| name | scaffold-connector |
| description | Build a new OpenMetadata connector from scratch — scaffold JSON Schema, Python boilerplate, and AI context using schema-first architecture with code generation across Python, Java, TypeScript, and auto-rendered UI forms. |
| user-invocable | true |
| argument-hint | [connector name or description] |
| allowed-tools | ["Bash","Read","Write","Edit","Glob","Grep","Agent"] |
| hooks | {"SessionStart":"Load the OpenMetadata connector standards before starting:\nRead the standards at ${CLAUDE_SKILL_DIR}/standards/main.md\n"} |
OpenMetadata Connector Building Skill
When to Activate
When a user asks to build, create, add, or scaffold a new connector, source, or integration for OpenMetadata.
Core Insight
One JSON Schema definition cascades through 6 layers: Python Pydantic models, Java models, UI forms (RJSF auto-render), API validation, test fixtures, and documentation. Define the schema once — everything else is generated or guided.
Workflow: 7 Phases
Phase 0: ENVIRONMENT — Set Up Python Dev Environment
Before any make or python commands, set up the environment from the repo root:
python3.11 -m venv env
source env/bin/activate
make install_dev generate
Always activate before running commands: source env/bin/activate
Phase 1: SCAFFOLD — Generate Boilerplate
Run the scaffold CLI to collect inputs and generate files:
source env/bin/activate
metadata scaffold-connector
Interactive mode collects: connector name, service type, connection type, auth types, capabilities, docs URL, SDK package, API endpoints, implementation notes, Docker image, container port.
Non-interactive mode:
metadata scaffold-connector \
--name my_db \
--service-type database \
--connection-type sqlalchemy \
--scheme "mydb+pymydb" \
--auth-types basic \
--capabilities metadata lineage usage profiler \
--docs-url "https://docs.example.com/api" \
--sdk-package "mydb-sdk" \
--docker-image "mydb/mydb:latest" \
--docker-port 5432
Output: JSON Schema + test connection JSON + Python files + CONNECTOR_CONTEXT.md as an AI working document. SQLAlchemy database connectors get concrete code templates; all others get skeleton files with pointers to reference connectors.

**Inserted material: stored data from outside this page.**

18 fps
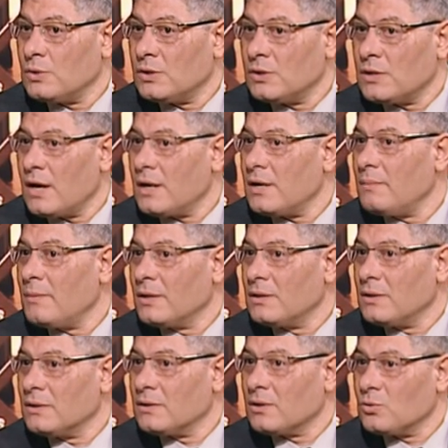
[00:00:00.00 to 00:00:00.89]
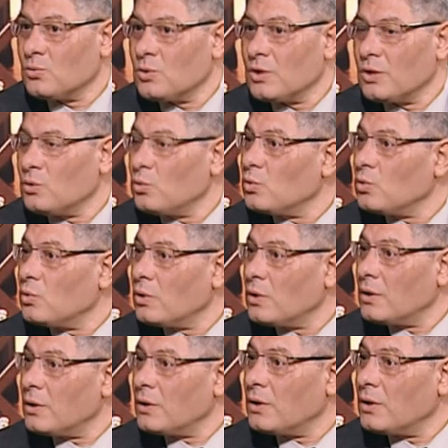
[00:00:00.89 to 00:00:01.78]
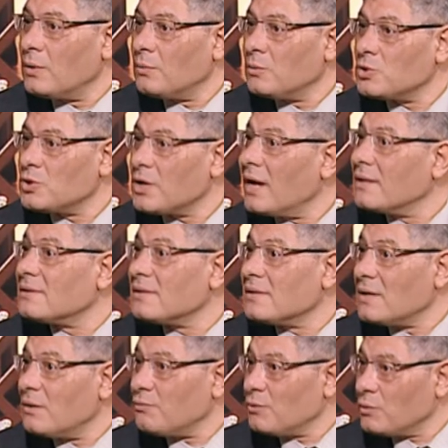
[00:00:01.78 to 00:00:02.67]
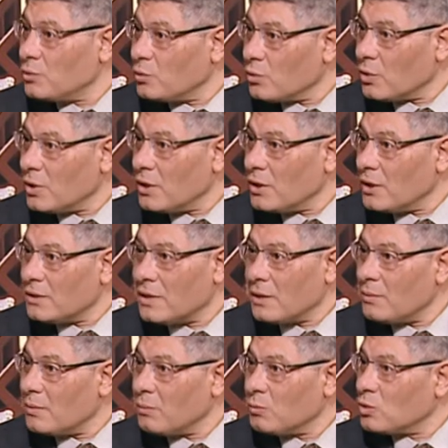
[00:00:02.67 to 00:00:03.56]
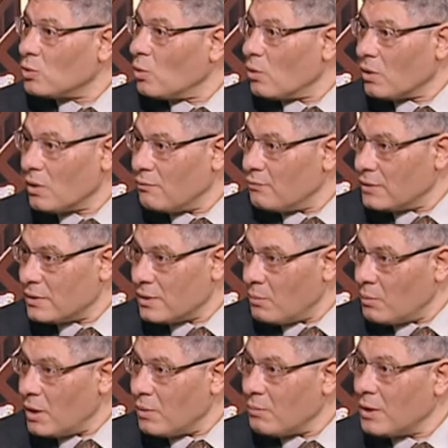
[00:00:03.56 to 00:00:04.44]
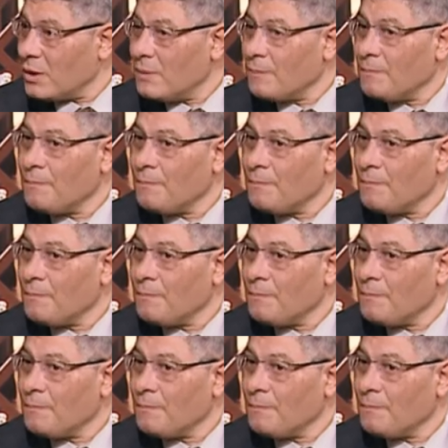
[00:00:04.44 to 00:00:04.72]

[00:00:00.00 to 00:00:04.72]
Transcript: تقريبا نقدر نقول انه منشاتنا الفندقيه تقريبا متوقفه تماما.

CONNECTOR_CONTEXT.md handling: The scaffold generates CONNECTOR_CONTEXT.md in the connector directory as a working document for any AI tool (Claude Code, Cursor, Codex, Copilot, Windsurf). It is gitignored — it stays local and is never committed to the repo. No cleanup needed.
Phase 2: CLASSIFY — Understand the Source
The scaffold classifies along 3 dimensions. Verify the choices:
Dimension 1 — Service Type (determines directory + base class):
| Service Type | Base Class | Reference |
|---|
database | CommonDbSourceService | mysql/ |
dashboard | DashboardServiceSource | metabase/ |
pipeline | PipelineServiceSource | airflow/ |
messaging | MessagingServiceSource | kafka/ |
mlmodel | MlModelServiceSource | mlflow/ |
storage | StorageServiceSource | s3/ |
search | SearchServiceSource | elasticsearch/ |
api | ApiServiceSource | rest/ |
Dimension 2 — Connection Type (database only):
sqlalchemy → BaseConnection[Config, Engine] + SQLAlchemy dialect
rest_api → get_connection() + custom REST client (ref: salesforce/)
sdk_client → get_connection() + vendor SDK wrapper
Dimension 3 — Capabilities (determines extra files):
metadata (always), lineage, usage, profiler, stored_procedures, data_diff
Read the source-type-specific standard at ${CLAUDE_SKILL_DIR}/standards/source_types/{service_type}.md for detailed patterns.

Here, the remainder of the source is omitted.